Starting at the top line, return each entry word for word.
======== DATA LISTING ========
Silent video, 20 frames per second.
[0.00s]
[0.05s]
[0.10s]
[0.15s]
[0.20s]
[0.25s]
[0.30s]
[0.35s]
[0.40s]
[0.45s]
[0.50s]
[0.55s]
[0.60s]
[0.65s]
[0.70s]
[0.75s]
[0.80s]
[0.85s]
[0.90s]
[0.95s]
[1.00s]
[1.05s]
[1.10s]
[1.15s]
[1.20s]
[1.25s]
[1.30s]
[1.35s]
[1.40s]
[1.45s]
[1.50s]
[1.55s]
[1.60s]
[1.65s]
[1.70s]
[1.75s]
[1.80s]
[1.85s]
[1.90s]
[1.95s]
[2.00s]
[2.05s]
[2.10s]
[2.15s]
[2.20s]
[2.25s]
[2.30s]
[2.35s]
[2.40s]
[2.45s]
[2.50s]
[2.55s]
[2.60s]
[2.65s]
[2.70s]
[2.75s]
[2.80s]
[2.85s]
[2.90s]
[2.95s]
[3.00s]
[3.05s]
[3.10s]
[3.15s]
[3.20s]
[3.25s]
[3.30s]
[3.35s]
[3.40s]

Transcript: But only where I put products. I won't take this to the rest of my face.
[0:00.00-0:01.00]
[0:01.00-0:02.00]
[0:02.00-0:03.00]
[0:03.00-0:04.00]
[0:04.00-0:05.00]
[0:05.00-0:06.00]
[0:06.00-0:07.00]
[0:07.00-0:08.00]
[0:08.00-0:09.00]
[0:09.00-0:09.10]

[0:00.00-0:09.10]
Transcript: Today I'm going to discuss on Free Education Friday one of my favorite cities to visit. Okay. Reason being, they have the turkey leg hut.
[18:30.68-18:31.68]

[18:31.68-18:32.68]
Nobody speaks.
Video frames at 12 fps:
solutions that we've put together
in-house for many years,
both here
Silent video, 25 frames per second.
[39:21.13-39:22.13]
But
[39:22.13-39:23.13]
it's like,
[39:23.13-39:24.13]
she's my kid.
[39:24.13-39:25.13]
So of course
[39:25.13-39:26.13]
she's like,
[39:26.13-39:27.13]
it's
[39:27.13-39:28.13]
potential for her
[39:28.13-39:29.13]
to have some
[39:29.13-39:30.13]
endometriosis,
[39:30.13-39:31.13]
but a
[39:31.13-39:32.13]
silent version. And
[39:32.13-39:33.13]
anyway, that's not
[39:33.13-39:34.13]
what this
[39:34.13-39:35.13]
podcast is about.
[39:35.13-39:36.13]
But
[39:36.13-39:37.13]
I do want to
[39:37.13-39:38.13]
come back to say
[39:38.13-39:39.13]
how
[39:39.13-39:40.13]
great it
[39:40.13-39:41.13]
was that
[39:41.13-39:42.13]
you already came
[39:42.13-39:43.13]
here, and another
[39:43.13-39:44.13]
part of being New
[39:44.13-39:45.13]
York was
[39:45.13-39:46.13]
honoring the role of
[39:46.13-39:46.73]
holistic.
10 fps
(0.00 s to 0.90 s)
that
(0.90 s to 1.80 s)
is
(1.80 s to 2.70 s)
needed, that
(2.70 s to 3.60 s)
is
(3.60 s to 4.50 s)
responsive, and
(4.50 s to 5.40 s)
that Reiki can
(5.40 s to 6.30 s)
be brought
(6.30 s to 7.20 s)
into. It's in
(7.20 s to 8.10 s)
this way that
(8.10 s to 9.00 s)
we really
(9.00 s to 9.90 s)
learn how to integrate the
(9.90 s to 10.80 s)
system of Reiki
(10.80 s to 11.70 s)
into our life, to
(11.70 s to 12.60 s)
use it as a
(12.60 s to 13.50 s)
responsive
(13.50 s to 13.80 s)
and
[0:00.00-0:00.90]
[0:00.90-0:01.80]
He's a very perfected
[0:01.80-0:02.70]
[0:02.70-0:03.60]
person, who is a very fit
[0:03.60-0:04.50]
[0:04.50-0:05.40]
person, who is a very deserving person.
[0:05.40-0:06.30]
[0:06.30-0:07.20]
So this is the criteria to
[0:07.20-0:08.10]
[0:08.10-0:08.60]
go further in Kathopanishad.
========
■ **EXERCISE RESULT**:
Silent video, 20 frames per second.
[0.00s]
[0.05s]
[0.10s]
[0.15s]
[0.20s]
[0.25s]
[0.30s]
[0.35s]
[0.40s]
[0.45s]
[0.50s]
[0.55s]
[0.60s]
[0.65s]
[0.70s]
[0.75s]
[0.80s]
[0.85s]
[0.90s]
[0.95s]
[1.00s]
[1.05s]
[1.10s]
[1.15s]
[1.20s]
[1.25s]
[1.30s]
[1.35s]
[1.40s]
[1.45s]
[1.50s]
[1.55s]
[1.60s]
[1.65s]
[1.70s]
[1.75s]
[1.80s]
[1.85s]
[1.90s]
[1.95s]
[2.00s]
[2.05s]
[2.10s]
[2.15s]
[2.20s]
[2.25s]
[2.30s]
[2.35s]
[2.40s]
[2.45s]
[2.50s]
[2.55s]
[2.60s]
[2.65s]
[2.70s]
[2.75s]
[2.80s]
[2.85s]
[2.90s]
[2.95s]
[3.00s]
[3.05s]
[3.10s]
[3.15s]
[3.20s]
[3.25s]
[3.30s]
[3.35s]
[3.40s]

Transcript: But only where I put products. I won't take this to the rest of my face.
[0:00.00-0:01.00]
[0:01.00-0:02.00]
[0:02.00-0:03.00]
[0:03.00-0:04.00]
[0:04.00-0:05.00]
[0:05.00-0:06.00]
[0:06.00-0:07.00]
[0:07.00-0:08.00]
[0:08.00-0:09.00]
[0:09.00-0:09.10]

[0:00.00-0:09.10]
Transcript: Today I'm going to discuss on Free Education Friday one of my favorite cities to visit. Okay. Reason being, they have the turkey leg hut.
[18:30.68-18:31.68]

[18:31.68-18:32.68]
Nobody speaks.
Video frames at 12 fps:
solutions that we've put together
in-house for many years,
both here
Silent video, 25 frames per second.
[39:21.13-39:22.13]
But
[39:22.13-39:23.13]
it's like,
[39:23.13-39:24.13]
she's my kid.
[39:24.13-39:25.13]
So of course
[39:25.13-39:26.13]
she's like,
[39:26.13-39:27.13]
it's
[39:27.13-39:28.13]
potential for her
[39:28.13-39:29.13]
to have some
[39:29.13-39:30.13]
endometriosis,
[39:30.13-39:31.13]
but a
[39:31.13-39:32.13]
silent version. And
[39:32.13-39:33.13]
anyway, that's not
[39:33.13-39:34.13]
what this
[39:34.13-39:35.13]
podcast is about.
[39:35.13-39:36.13]
But
[39:36.13-39:37.13]
I do want to
[39:37.13-39:38.13]
come back to say
[39:38.13-39:39.13]
how
[39:39.13-39:40.13]
great it
[39:40.13-39:41.13]
was that
[39:41.13-39:42.13]
you already came
[39:42.13-39:43.13]
here, and another
[39:43.13-39:44.13]
part of being New
[39:44.13-39:45.13]
York was
[39:45.13-39:46.13]
honoring the role of
[39:46.13-39:46.73]
holistic.
10 fps
(0.00 s to 0.90 s)
that
(0.90 s to 1.80 s)
is
(1.80 s to 2.70 s)
needed, that
(2.70 s to 3.60 s)
is
(3.60 s to 4.50 s)
responsive, and
(4.50 s to 5.40 s)
that Reiki can
(5.40 s to 6.30 s)
be brought
(6.30 s to 7.20 s)
into. It's in
(7.20 s to 8.10 s)
this way that
(8.10 s to 9.00 s)
we really
(9.00 s to 9.90 s)
learn how to integrate the
(9.90 s to 10.80 s)
system of Reiki
(10.80 s to 11.70 s)
into our life, to
(11.70 s to 12.60 s)
use it as a
(12.60 s to 13.50 s)
responsive
(13.50 s to 13.80 s)
and
[0:00.00-0:00.90]
[0:00.90-0:01.80]
He's a very perfected
[0:01.80-0:02.70]
[0:02.70-0:03.60]
person, who is a very fit
[0:03.60-0:04.50]
[0:04.50-0:05.40]
person, who is a very deserving person.
[0:05.40-0:06.30]
[0:06.30-0:07.20]
So this is the criteria to
[0:07.20-0:08.10]
[0:08.10-0:08.60]
go further in Kathopanishad.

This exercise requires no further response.